Le Généraliste : Vous avez lancé votre projet officiellement la semaine dernière après l'avoir présenté en juin. Comment se sont déroulés ces derniers mois ?
André Accary Cet été, j’ai rencontré les professionnels de santé et les politiques pour connaître leur perception de ce projet en trois phases. Durant la première, nous avons travaillé sur le modèle pour être le plus attractif possible. On s’est réuni autour de la table avec l’ARS, l’Ordre… pour élaborer la répartition des centres sur tout le département. Puis, pour la phase 2, nous avons lancé un appel à projet dans toutes les communes pour les locaux car nous ne nous occupons que du recrutement et de l’administratif. Il y aura une douzaine d’antennes rattachées à quatre pôles qui doivent assurer en même temps la permanence des soins. L’idée est d’avoir deux ou trois praticiens par antenne. Nous entrons donc dans la phase 3, celle du recrutement de trente médecins généralistes. Plus d'une dizaine nous ont déjà contacté pour nous montrer leur intérêt.
La problématique des déserts médicaux n’est pourtant pas la compétence première du Département ?

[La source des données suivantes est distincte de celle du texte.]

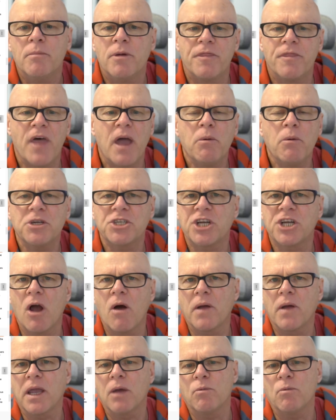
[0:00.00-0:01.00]
but they were
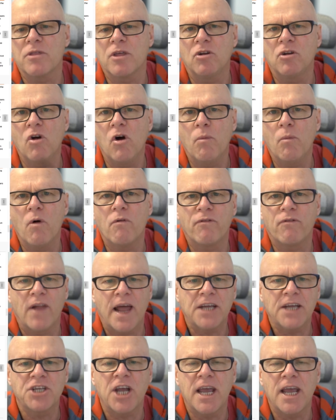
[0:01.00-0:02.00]
showing it with a normal
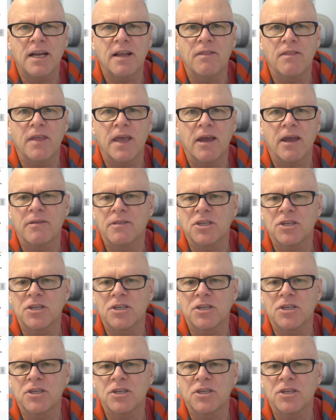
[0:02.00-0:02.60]
flash head in there,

A. A. Si je ne le fais pas, c’est non-assistance à personne en danger. Dans les zones qui n’ont plus de médecin, il y a une augmentation incroyable du nombre d’interventions des pompiers, là où les médecins ne peuvent plus intervenir. La désertification touche aussi toute une économie locale. À Saint-Christophe-en-Brionnais, il y avait trois médecins et une pharmacie il y a quelques années. Aujourd’hui, il n’y a plus de médecins et le chiffre d’affaires de la pharmacie s’est écroulé. Et comment attirer de nouveaux habitants dans un secteur où il n’y a plus la possibilité de répondre à la première urgence, celle du généraliste ? Si je tiens compte de l’efficacité des mesures existantes, de l’âge des médecins et de la population, je m'attends dans quatre ans à une situation catastrophique.
Quel accueil les médecins libéraux vous ont-ils réservé ?
A. A. L’accueil a plutôt été très chaleureux. Il y a eu deux types de réactions. Celle de ceux qui sont aujourd’hui sur le terrain et qui vivent eux-mêmes la pression de la désertification. Ceux-ci m’ont dit « Vas-y parce que ça peut nous soulager dans notre activité ». Depuis le début, j’explique que je ne viens pas en concurrence mais en complément, en attendant les réactions du gouvernement pour écouter la profession libérale qui n’est pas assez entendue à mon avis, et aussi en attendant une réforme de la formation. Si ce n’est pas fait et que mon système marche, les autres départements vont faire la même chose et on va rentrer à nouveau dans un système concurrentiel. J’ai aussi reçu des réactions plus vives. Mais lorsqu’il y aura des projets d’installation de médecins libéraux là où j'ai une antenne du centre, je l’enlève et je la mets ailleurs. C’est l’avantage d’avoir ce type de structure suffisamment souple.
Comment va être financé le Centre de santé ?
A. A. J’ai prévu pour commencer une enveloppe de 2 millions d’euros par an. En sachant que mon système ne va pas s’équilibrer les premières années. Une partie du projet sera financée par des subventions de l’ARS. Les locaux sont, eux, fournis par les communes. Mon modèle économique, je pense l’équilibrer au bout de deux ou trois ans si cela fonctionne normalement et si le recrutement marche. C’est un investissement, mais, si je veux garder la population et accueillir la nouvelle, il me faut une offre médicale. Actuellement, la fibre optique est déployée dans tout le département. Si les gens ont la fibre mais n’ont plus de médecin, il y a quand même un problème... Suite à des rencontres avec la faculté de médecine de Besançon, je me suis également rendu compte de la nécessité de travailler aussi sur la télémédecine pour être plus attractif encore pour les jeunes médecins. Je ne promets pas de le faire partout tout de suite, mais c’est assez logique de développer mes antennes avec la télémédecine. Il faudra aussi être présent sur ce rendez-vous-là.
35 heures pour 4 000 à 6 000 € par mois
Outre le centre départemental de Mâcon, quatre pôles (Digoin, Montceau-les-Mines, Chalon-sur-Saône et la Communauté de communes du Grand Autunois Morvan) et une douzaine d'antennes vont d'abord être installés à partir de janvier 2018. Les médecins se verront proposer des CDD de 3 ans à 35 heures avec possibilité de CDI à terme, pour une rémunération variant entre 4 000 euros à 6 000 euros nets par mois selon l'expérience, sur le barème de la fonction publique hospitalière.